I’ve only been around crying strangers once, and it was an exceptional situation: I was on the 1 train, aboveground in the Bronx, and someone was playing the news out loud on his phone. They announced that Obama won the presidency, and everyone (there were about a dozen of us in the car) started crying. I’ve never experienced something like that before or since – a bunch of people overwhelmed by emotion and trying to hide their embarassing involuntary reactions, and at the same time glancing around and grinning at one another, exultantly sharing in the moment.

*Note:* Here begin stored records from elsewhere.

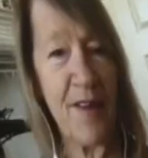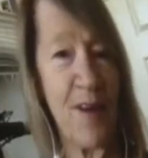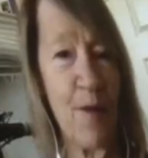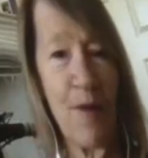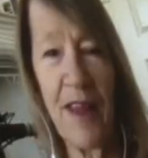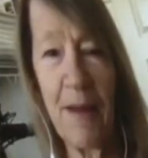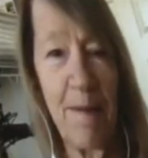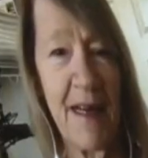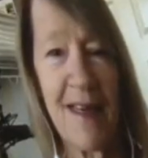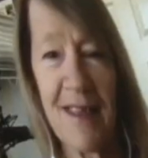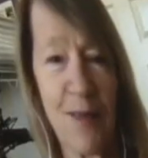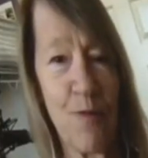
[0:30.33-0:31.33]
Don't
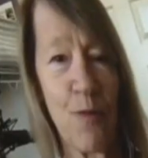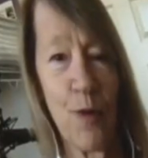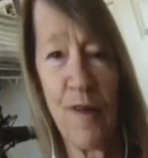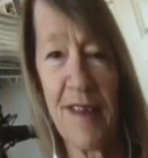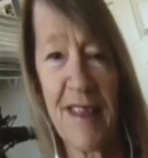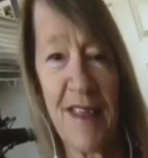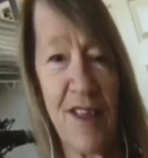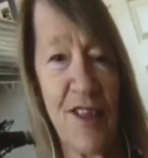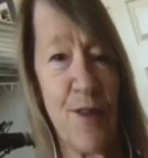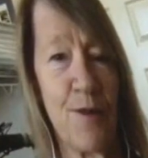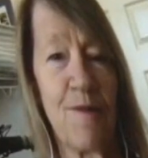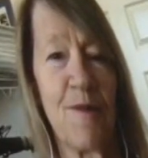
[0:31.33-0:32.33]
because the world is
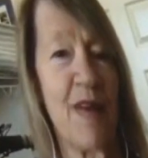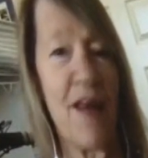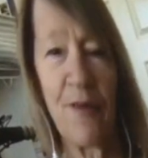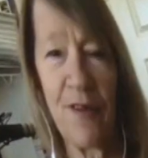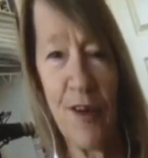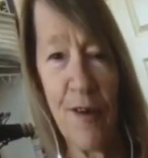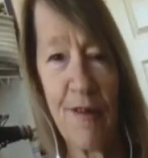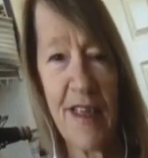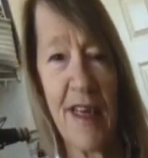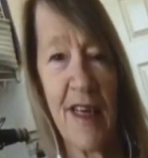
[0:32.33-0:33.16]
consumed with other news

For my part, I’ve cried in public once, other than that time. Also on the subway, actually. My grandmother had died the week before, and I was listening to Jose Gonzalez and just broke down. There weren’t too many people on there, but they all studiously ignored me. It sucked. So I’ve thought since then that I’d like to help a distraught stranger – or at least make clear that the offer of help is there.

jamiellee's avatar

I will ask him/her what is wrong..

OpryLeigh's avatar

I remember once seeing a girl crying in public and I just asked her if there was anything I could do to help. That is all I could do. I didn’t want to say “are you ok?” because, obviously, they aren’t but by the same token I wanted to see if I could help.

RedPowerLady's avatar

Thanks so much for the answers.

IZD90's avatar

i’d record the person crying with a tape recorder and play it back to them in a high pitch tone..

dani6119's avatar

If they were by themselves, I would ask if they were okay. Yes, I realize that’s a stupid question in one sense, but in another it’s not. Maybe they really do need help.
I am a great listener and if I can help someone by listening to them then I’ve made them and myself feel better.
Maybe there isn’t anything I can do for them but just knowing that someone cared enough to offer and see if they were all right might make them feel better.
I prefer not to cry in public. It’s very embarrassing but there are times when I can’t help it. I was crying at my desk this afternoon. Not because I wanted to but was just so incredibly sad, I couldn’t stop. Luckily, I was able to pull it together before my co-worker came back from lunch. In that case, I’d rather he pretended not to notice.

FlipFlap's avatar

One reason people in that situation don’t inquire about what is wrong is that people do not want to intrude on another person’s privacy. Another reason is that you expose yourself to potentially embarrassing situations if the person responds in an unexpected way. Another reason is that people who feel empathy for the person feel a heightened level of embarrassment.

seazen's avatar

This is a great and thought-provoking question about personal morality and philosophy: I must admit, and without trying to toot my own horn, I usually am the one running into the proverbial building on fire, as opposed o those running away from. A person crying on the street, a woman – let’s face it – 99% of the time – would almost automatically trigger a response from me – a can I help you – are you lost – do you need a hand?

Not anymore.

I haven’t become more cynical or heartless: I’ve become more realistic and afraid. Of the consequences. I don’t take women (or men) hitchhikers anymore, and I don’t talk to strangers period. Sad. It makes me sad. But GQ.